[Dataset items]
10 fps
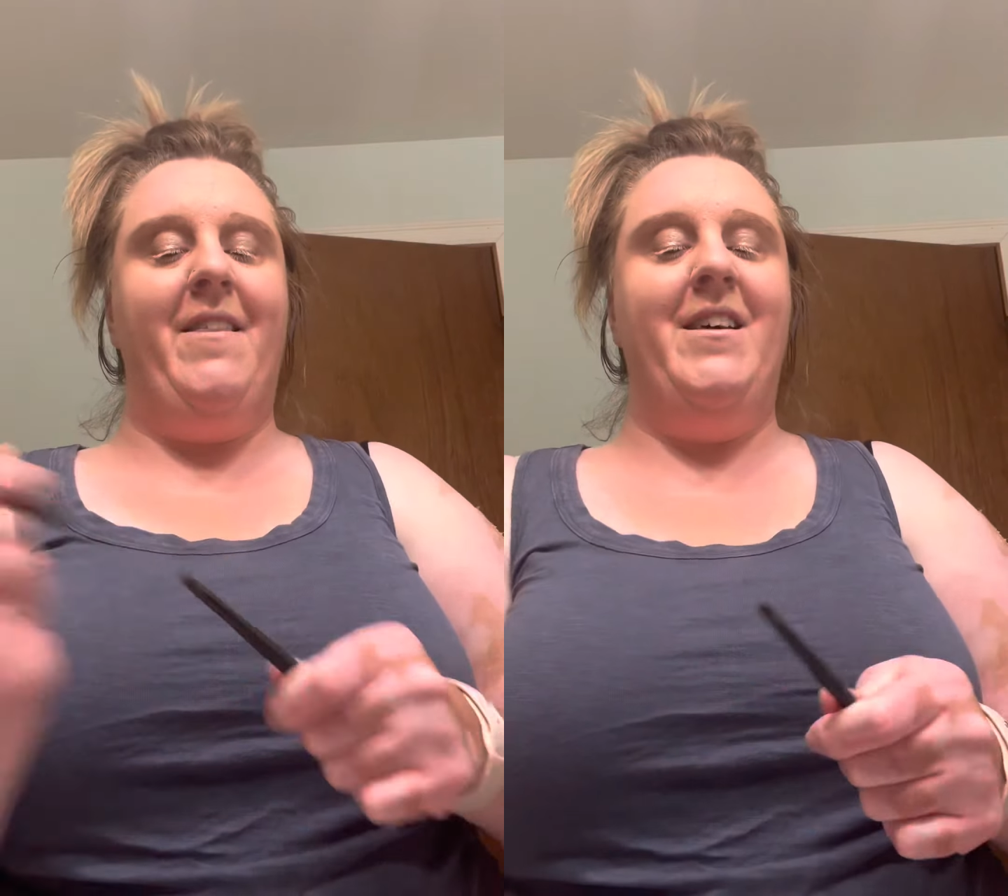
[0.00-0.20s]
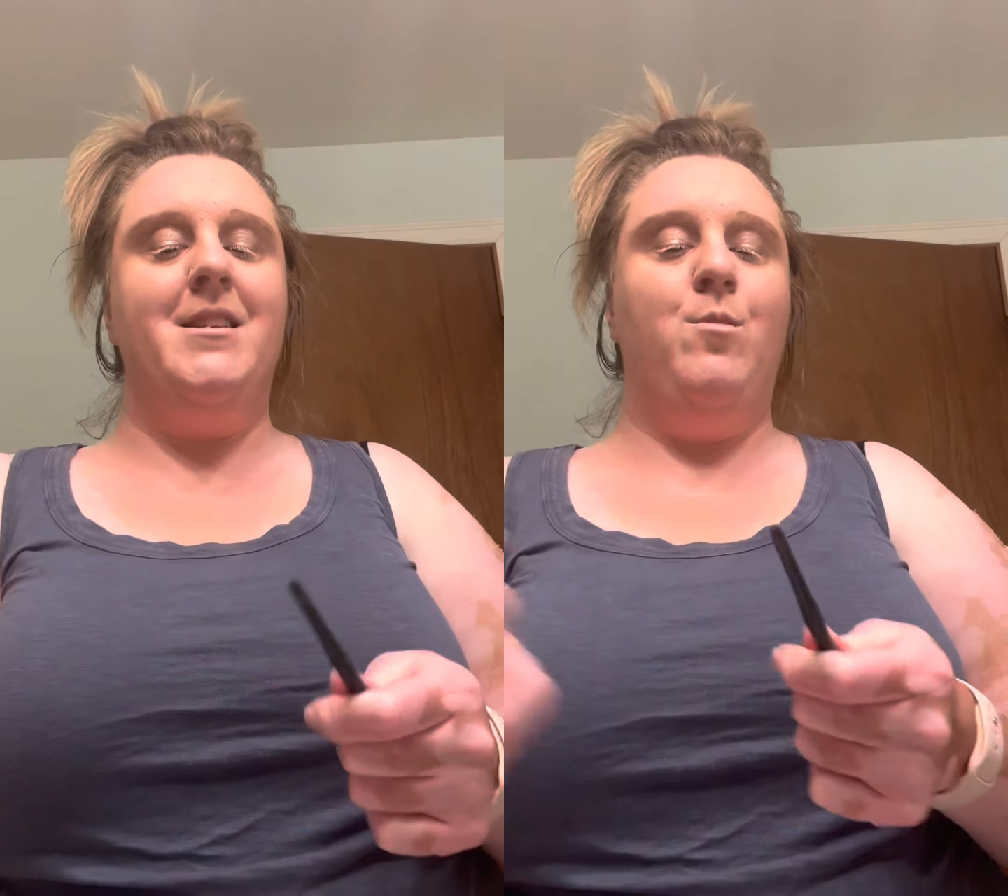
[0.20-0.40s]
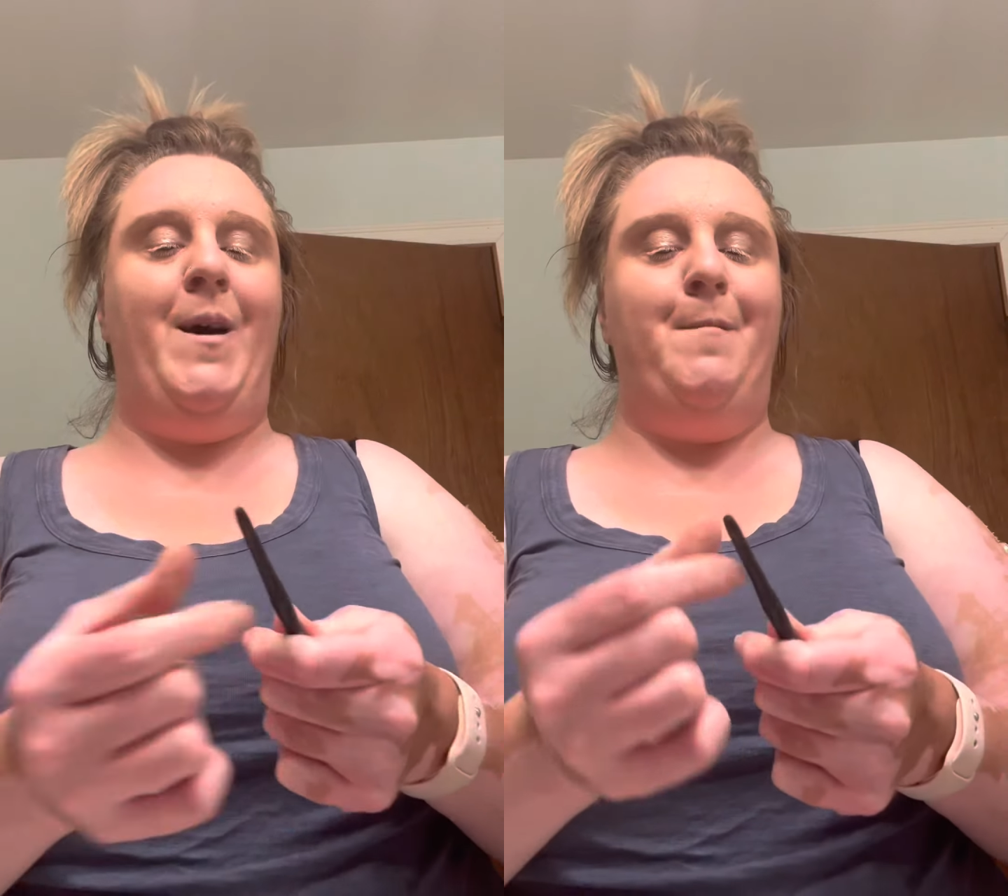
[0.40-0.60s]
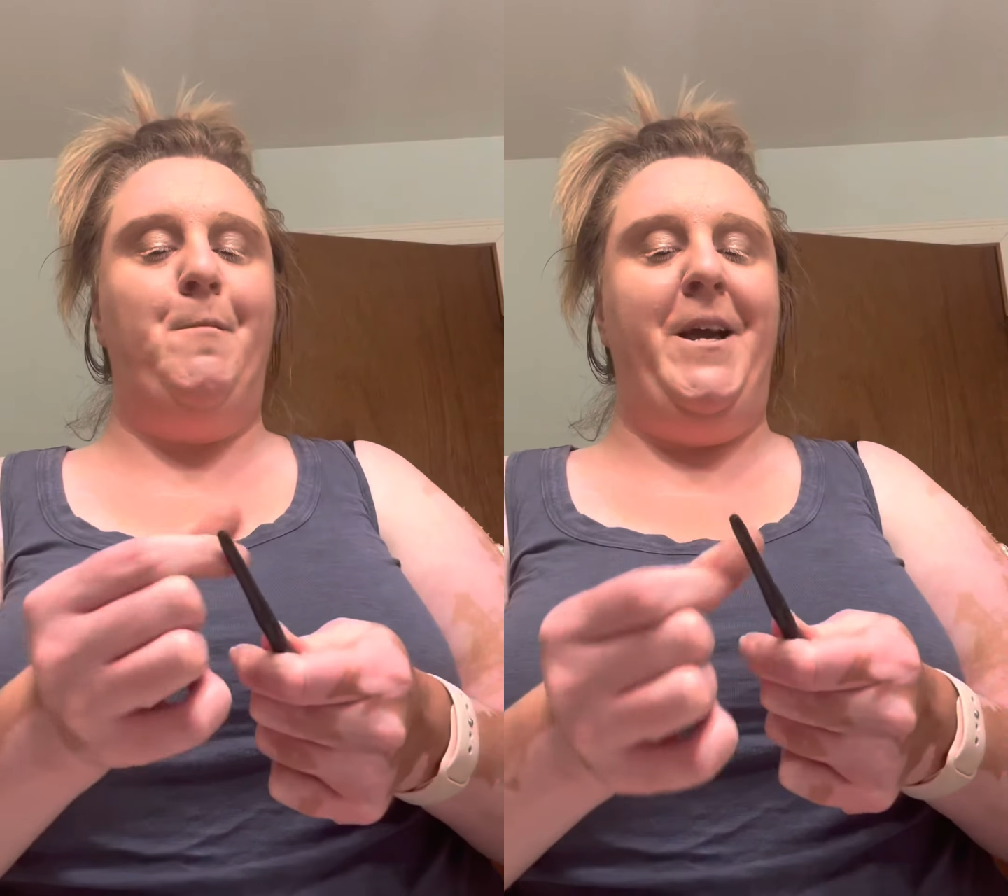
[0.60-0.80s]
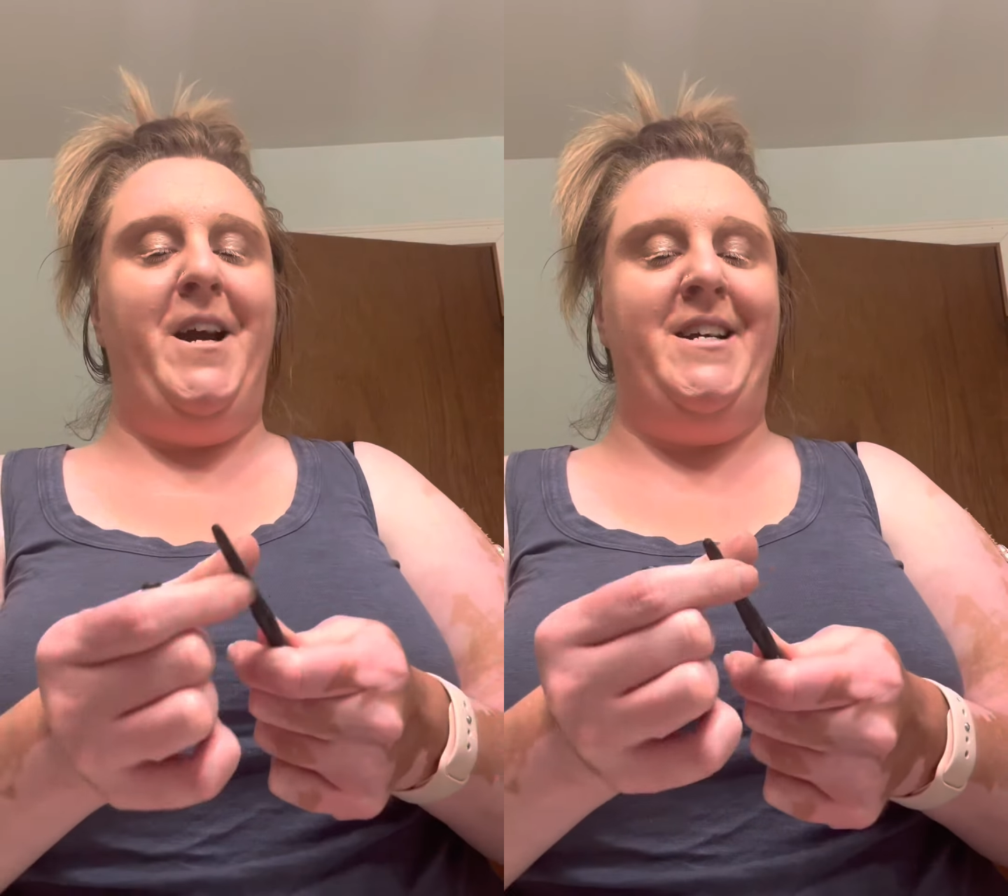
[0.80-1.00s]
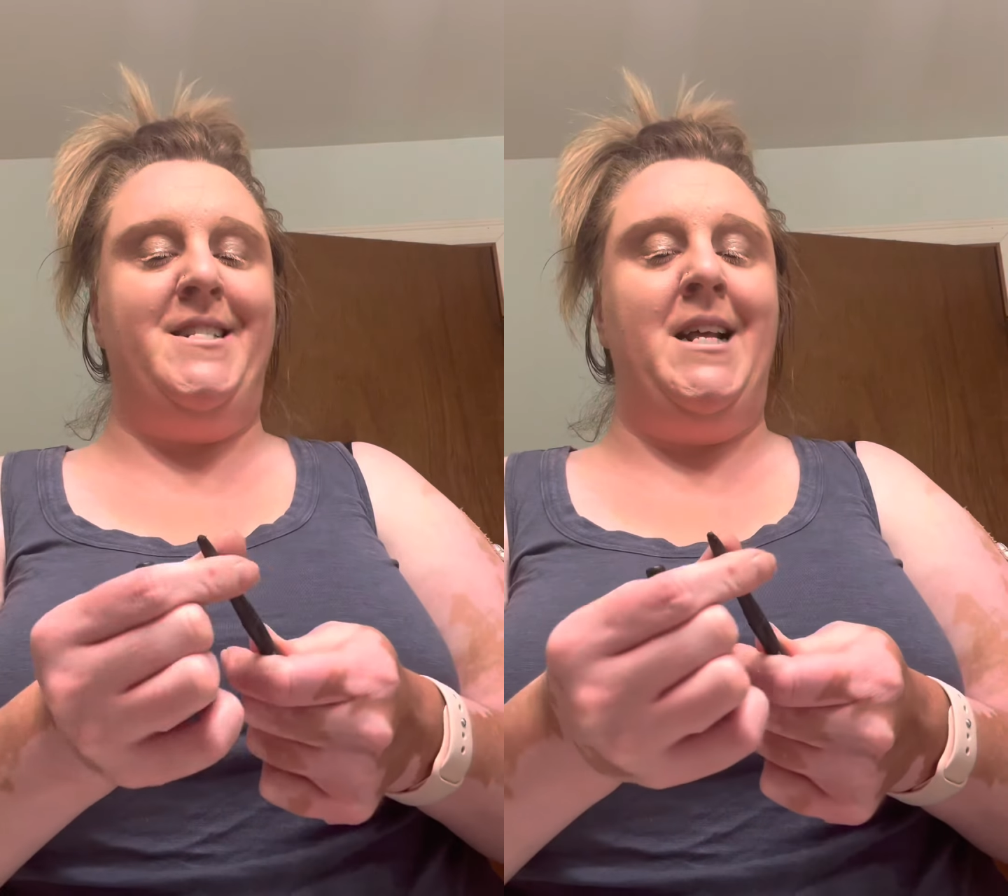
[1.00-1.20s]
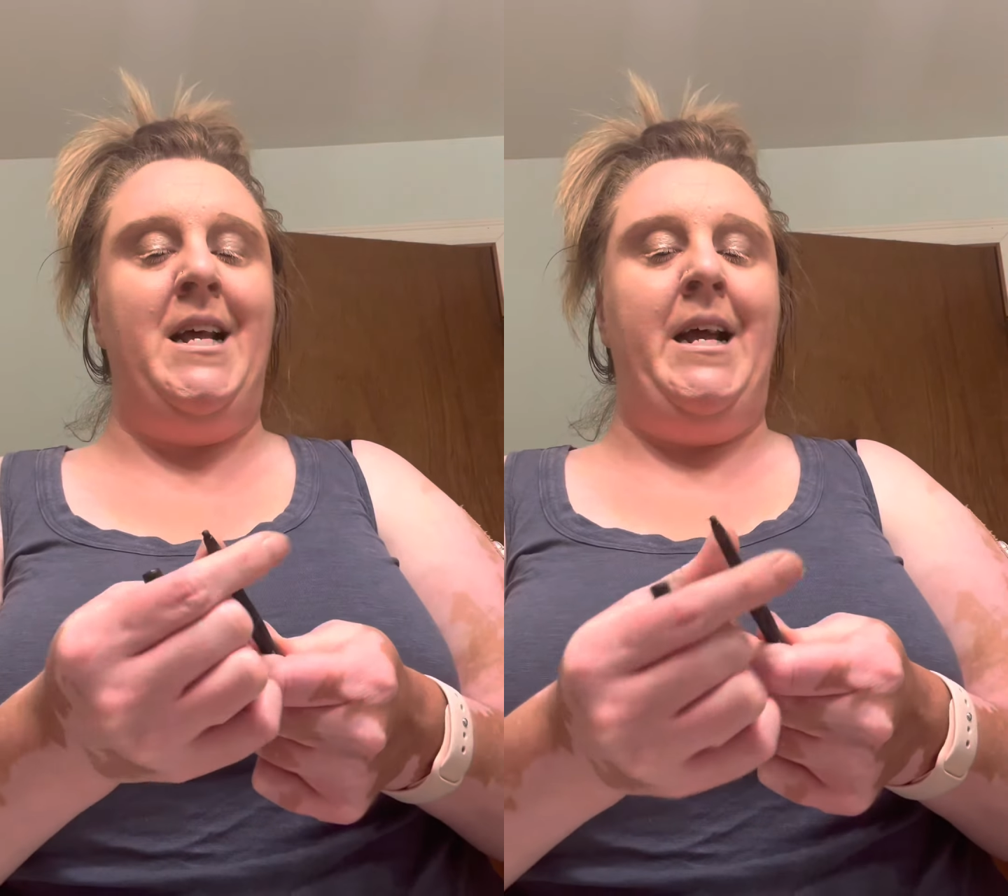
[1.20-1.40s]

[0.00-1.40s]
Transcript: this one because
--
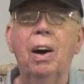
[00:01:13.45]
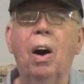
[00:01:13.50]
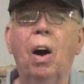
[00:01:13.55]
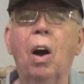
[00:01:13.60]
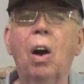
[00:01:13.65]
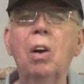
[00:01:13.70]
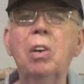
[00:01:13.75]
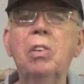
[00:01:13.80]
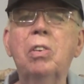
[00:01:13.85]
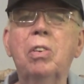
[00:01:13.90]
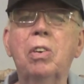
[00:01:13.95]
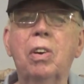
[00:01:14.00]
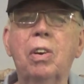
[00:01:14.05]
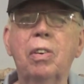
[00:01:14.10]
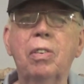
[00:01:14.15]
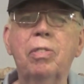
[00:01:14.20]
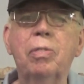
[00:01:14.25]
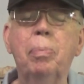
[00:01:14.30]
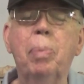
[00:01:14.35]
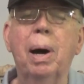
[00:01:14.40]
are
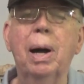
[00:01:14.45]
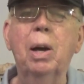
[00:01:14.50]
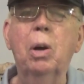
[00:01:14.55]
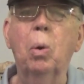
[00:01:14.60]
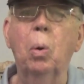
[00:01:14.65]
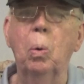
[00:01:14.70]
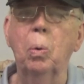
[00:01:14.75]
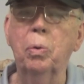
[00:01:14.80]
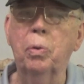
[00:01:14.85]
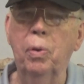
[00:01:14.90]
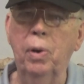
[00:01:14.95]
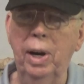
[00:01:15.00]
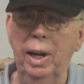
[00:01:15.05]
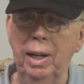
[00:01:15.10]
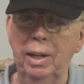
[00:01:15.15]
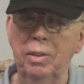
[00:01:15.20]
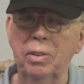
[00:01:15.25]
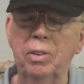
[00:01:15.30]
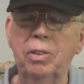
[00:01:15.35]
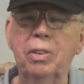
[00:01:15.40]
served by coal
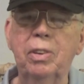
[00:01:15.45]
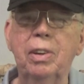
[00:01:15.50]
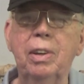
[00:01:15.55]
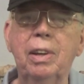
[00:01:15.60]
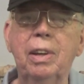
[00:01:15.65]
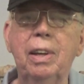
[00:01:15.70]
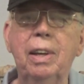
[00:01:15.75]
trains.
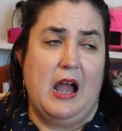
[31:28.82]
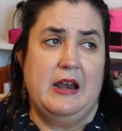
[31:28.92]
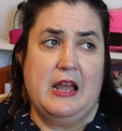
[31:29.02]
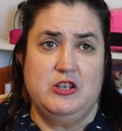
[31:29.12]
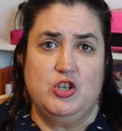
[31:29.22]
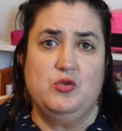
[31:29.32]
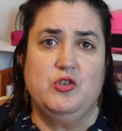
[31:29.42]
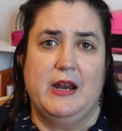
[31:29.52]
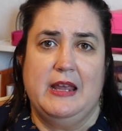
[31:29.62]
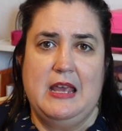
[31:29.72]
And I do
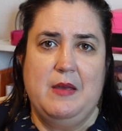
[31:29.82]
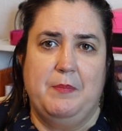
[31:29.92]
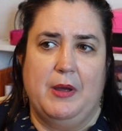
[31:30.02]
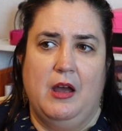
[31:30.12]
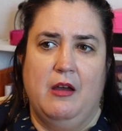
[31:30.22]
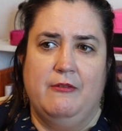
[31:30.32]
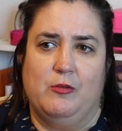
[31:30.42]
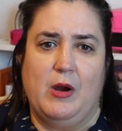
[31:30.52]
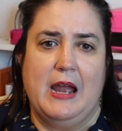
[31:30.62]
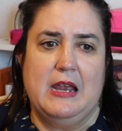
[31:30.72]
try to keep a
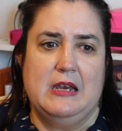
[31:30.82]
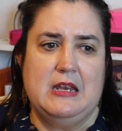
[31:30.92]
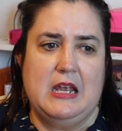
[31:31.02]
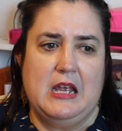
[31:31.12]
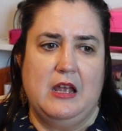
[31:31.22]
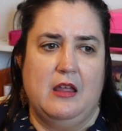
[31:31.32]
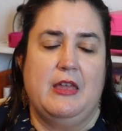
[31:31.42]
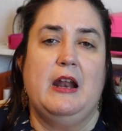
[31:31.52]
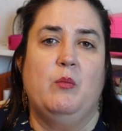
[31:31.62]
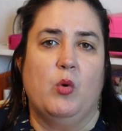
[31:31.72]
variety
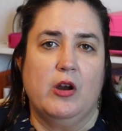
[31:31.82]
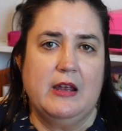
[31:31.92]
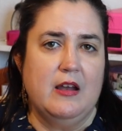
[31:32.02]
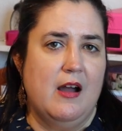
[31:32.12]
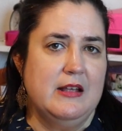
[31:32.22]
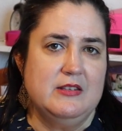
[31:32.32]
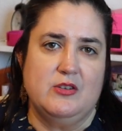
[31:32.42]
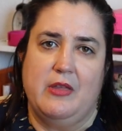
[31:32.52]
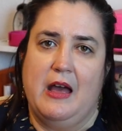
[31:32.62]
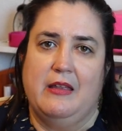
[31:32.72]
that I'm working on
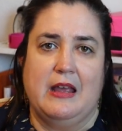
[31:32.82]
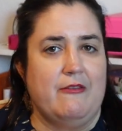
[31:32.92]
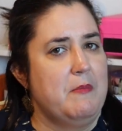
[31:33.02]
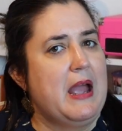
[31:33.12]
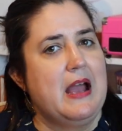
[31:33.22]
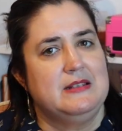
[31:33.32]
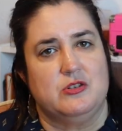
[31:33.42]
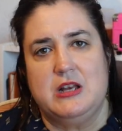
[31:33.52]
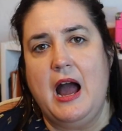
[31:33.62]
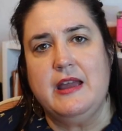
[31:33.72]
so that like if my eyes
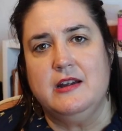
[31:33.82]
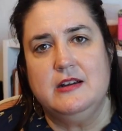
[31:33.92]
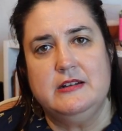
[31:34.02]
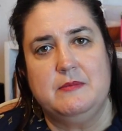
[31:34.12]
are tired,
---
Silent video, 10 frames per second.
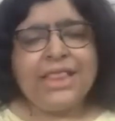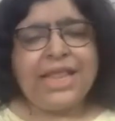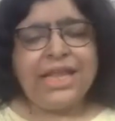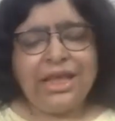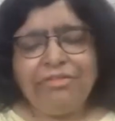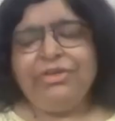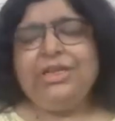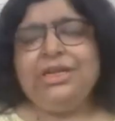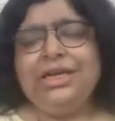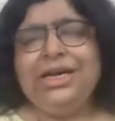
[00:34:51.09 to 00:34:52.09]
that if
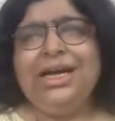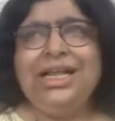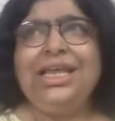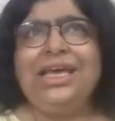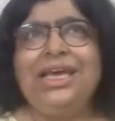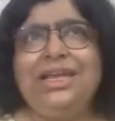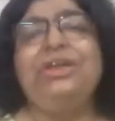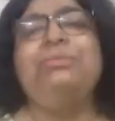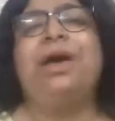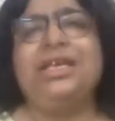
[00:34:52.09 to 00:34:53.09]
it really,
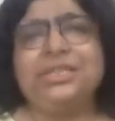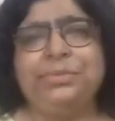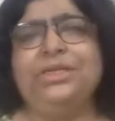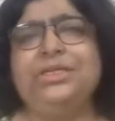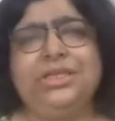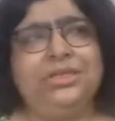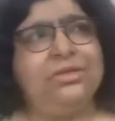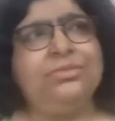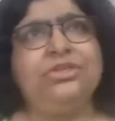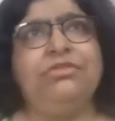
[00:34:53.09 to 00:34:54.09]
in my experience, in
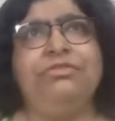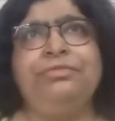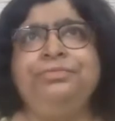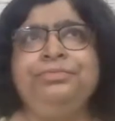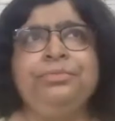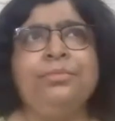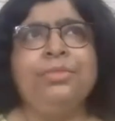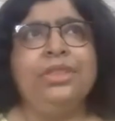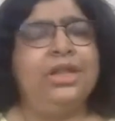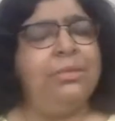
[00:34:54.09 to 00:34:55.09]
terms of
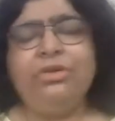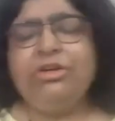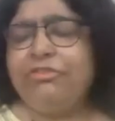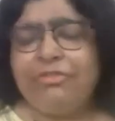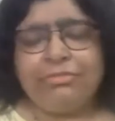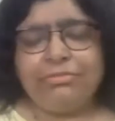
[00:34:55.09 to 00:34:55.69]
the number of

[About this exercise] Beginning with the line above that contains "[00:01:13.70]" and ending with the line that contains "[00:01:15.15]", quote each line exactly, keeping out the pictures.

[Answer box]
[00:01:13.70]
[00:01:13.75]
[00:01:13.80]
[00:01:13.85]
[00:01:13.90]
[00:01:13.95]
[00:01:14.00]
[00:01:14.05]
[00:01:14.10]
[00:01:14.15]
[00:01:14.20]
[00:01:14.25]
[00:01:14.30]
[00:01:14.35]
[00:01:14.40]
are
[00:01:14.45]
[00:01:14.50]
[00:01:14.55]
[00:01:14.60]
[00:01:14.65]
[00:01:14.70]
[00:01:14.75]
[00:01:14.80]
[00:01:14.85]
[00:01:14.90]
[00:01:14.95]
[00:01:15.00]
[00:01:15.05]
[00:01:15.10]
[00:01:15.15]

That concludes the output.